CHARLOTTE COUNTY, Fla. -- Friday the 13th, August 2004, will go down as the unluckiest day in Charlotte County history. What started out as a tropical depression just 5 days earlier east of the Windward Islands, turned into a major Category 4 storm slamming into Charlotte Harbor by Friday afternoon.
A trough of low pressure moving through the Midwest and a high pressure system just to the north of Charley eventually forced the system to the NW and then NE eventually right into Charlotte Harbor. The sustained winds were estimated to be 145 mph with gusts up to 180 mph.

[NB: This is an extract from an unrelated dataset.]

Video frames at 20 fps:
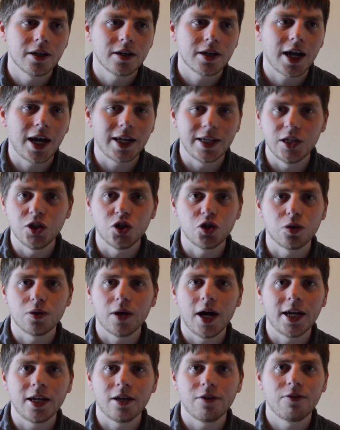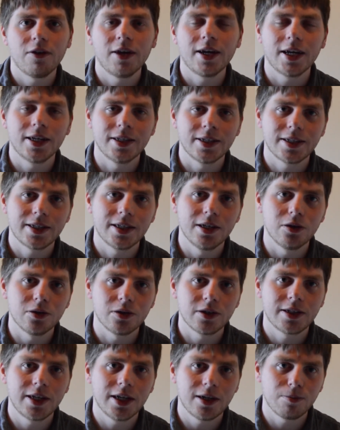can endure anything and still
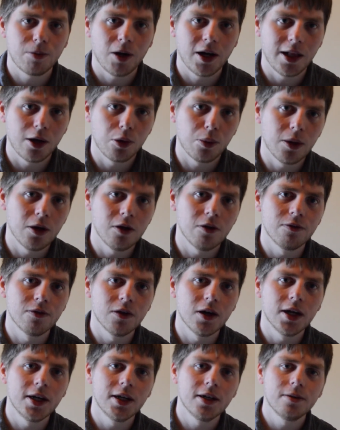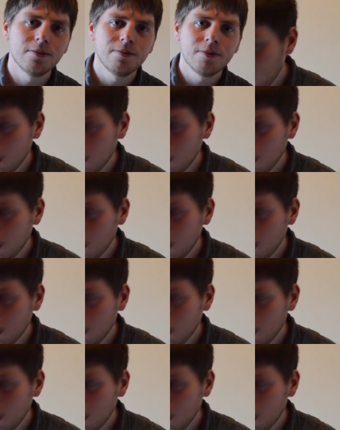stick by their will of fire.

Charley is now ranked as the 6th costliest storm in U.S. history ($15 billion dollars). Charley ranks 20th with the lowest pressure reading (941 mb) in the Atlantic basin. Thankfully the storm was a tightly packed hurricane with the diameter of the eye less than 10 miles, thus limiting the overall damage. The strong and damaging winds were mainly confined to an area of about 20 miles out from the center of Charley.

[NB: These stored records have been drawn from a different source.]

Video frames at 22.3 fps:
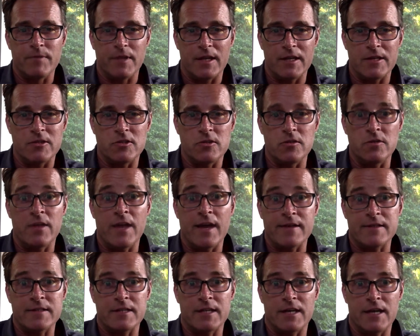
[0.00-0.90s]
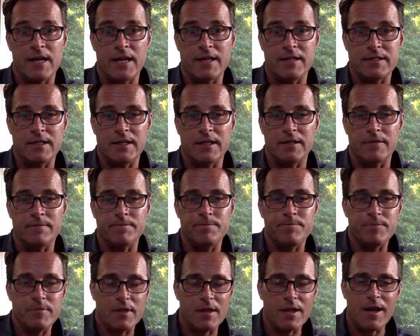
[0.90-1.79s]
in 2018.
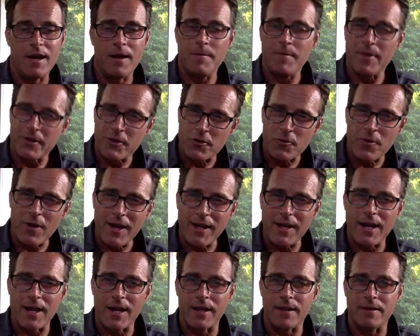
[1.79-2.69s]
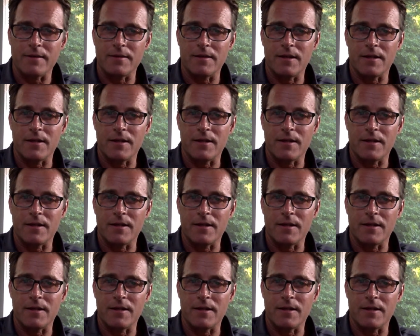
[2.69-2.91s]
Um, create a,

Thousands of homes were destroyed, and 9 people were directly killed from the storm in the U.S.
I remember the rumors going around in the newsroom from viewers calling in suggesting the death toll in Charlotte was going to be in the 100s, they were claiming they saw morgue trucks showing up close to the epicenter of the damage near Punta Gorda, Fla. in anticipation of a high death toll.
The amazing thing is that with all the devastation, the loss of life in Charlotte County was thankfully rather small. Six people sadly lost their lives that day in Charlotte, not the dozens or even hundreds that some folks were suggesting.
The scariest thing about Charley was the rapid intensification it went through prior to landfall in Cayo Costa, Fla. just south of Charlotte Harbor. After it made its way through the Western tip of Cuba, it was a Category 2 storm, but in less than 4 hours prior to landfall it went from 110 mph storm to 145 mph.
While covering the storm at ABC 7, I witnessed it going from a Category 2 storm to a 4 in such a short period of time I had to double check to make sure I was reading the bulletin correctly and there wasn't a typo. After this dramatic development, I phoned my parents who were hunkered down in North Port and ready to ride the storm out in their Villa. I told them to grab some important items and go the North Port High School which was near by. Even though Charley never really had a huge impact on North Port, it was worth the piece of mind knowing they were safe in a designated shelter in Sarasota County.
In fact, the scariest part of the storm is when details started to flood into the ABC 7 news desk about a shelter's dire situation in DeSoto County. The Turner Center in Arcadia, Fla. was a designated shelter which was built to withstand winds up to 100 mph. Over one hundred people packed into this structure to seek shelter, but unfortunately they ended up scrambling for their lives as Charley's fierce winds caused part of the roof and wall to collapse at the Center. People reacted quickly to the danger and moved into the hallways and kitchen of the Turner building just prior to the partial collapse. Thankfully everyone escaped injury at the shelter.
Many lessons were learned from Charley which will help us prepare for future storms that may impact the Suncoast. I know from covering tropical cyclones for over 25 years, that it was by far the scariest storm I've ever forecast. At 8 a.m. on August 13th the forecast was for Charley to make landfall into the North end of Longboat Key and Anna Maria island, but as luck would have it for Manatee and Sarasota Counties on that day, the trough of low pressure picked up Charley sooner and made a turn to the NE earlier that expected.
The 2004 hurricane will go down in history as the busiest season for Florida. We were slammed by 4 hurricanes that year, Charley, Jeanne, Frances and Ivan. Lets hope we never see anything like that again.